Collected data
= = =

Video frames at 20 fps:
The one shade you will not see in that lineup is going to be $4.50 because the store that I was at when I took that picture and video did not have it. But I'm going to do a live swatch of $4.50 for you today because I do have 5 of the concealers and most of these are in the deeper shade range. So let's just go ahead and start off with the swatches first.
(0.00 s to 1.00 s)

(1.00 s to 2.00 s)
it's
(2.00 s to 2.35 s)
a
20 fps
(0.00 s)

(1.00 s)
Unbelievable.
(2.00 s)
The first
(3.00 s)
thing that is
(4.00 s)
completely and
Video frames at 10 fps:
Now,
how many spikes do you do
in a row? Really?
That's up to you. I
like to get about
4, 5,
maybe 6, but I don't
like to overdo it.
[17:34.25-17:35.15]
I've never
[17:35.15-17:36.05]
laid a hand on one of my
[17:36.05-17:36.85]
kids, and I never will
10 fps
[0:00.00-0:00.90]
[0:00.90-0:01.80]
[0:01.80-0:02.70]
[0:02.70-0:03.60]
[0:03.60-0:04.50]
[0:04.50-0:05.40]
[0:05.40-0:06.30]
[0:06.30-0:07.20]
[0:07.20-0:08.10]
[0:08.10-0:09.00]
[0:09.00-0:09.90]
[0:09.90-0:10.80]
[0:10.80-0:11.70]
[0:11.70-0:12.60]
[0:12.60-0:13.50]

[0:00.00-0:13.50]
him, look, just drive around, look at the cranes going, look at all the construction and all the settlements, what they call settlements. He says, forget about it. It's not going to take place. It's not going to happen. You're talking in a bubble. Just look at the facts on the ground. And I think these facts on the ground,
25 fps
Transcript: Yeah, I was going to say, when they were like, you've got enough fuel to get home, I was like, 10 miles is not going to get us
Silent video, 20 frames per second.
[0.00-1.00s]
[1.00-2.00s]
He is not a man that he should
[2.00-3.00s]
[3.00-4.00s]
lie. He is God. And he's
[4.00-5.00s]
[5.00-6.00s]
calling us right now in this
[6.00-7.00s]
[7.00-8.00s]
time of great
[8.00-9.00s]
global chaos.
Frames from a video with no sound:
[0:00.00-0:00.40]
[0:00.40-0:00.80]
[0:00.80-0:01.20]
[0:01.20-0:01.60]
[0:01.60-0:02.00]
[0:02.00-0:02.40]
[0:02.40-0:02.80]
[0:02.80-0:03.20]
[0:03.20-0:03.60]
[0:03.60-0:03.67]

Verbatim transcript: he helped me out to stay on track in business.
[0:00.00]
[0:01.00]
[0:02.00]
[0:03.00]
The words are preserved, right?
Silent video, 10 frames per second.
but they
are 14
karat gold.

= = =

TASK TO CARRY OUT
Write out, please, only the lines from the one with "[2.00-3.00s]" through the last line above, both included and unchanged.

FINISHED TASK
[2.00-3.00s]
[3.00-4.00s]
lie. He is God. And he's
[4.00-5.00s]
[5.00-6.00s]
calling us right now in this
[6.00-7.00s]
[7.00-8.00s]
time of great
[8.00-9.00s]
global chaos.
Frames from a video with no sound:
[0:00.00-0:00.40]
[0:00.40-0:00.80]
[0:00.80-0:01.20]
[0:01.20-0:01.60]
[0:01.60-0:02.00]
[0:02.00-0:02.40]
[0:02.40-0:02.80]
[0:02.80-0:03.20]
[0:03.20-0:03.60]
[0:03.60-0:03.67]

Verbatim transcript: he helped me out to stay on track in business.
[0:00.00]
[0:01.00]
[0:02.00]
[0:03.00]
The words are preserved, right?
Silent video, 10 frames per second.
but they
are 14
karat gold.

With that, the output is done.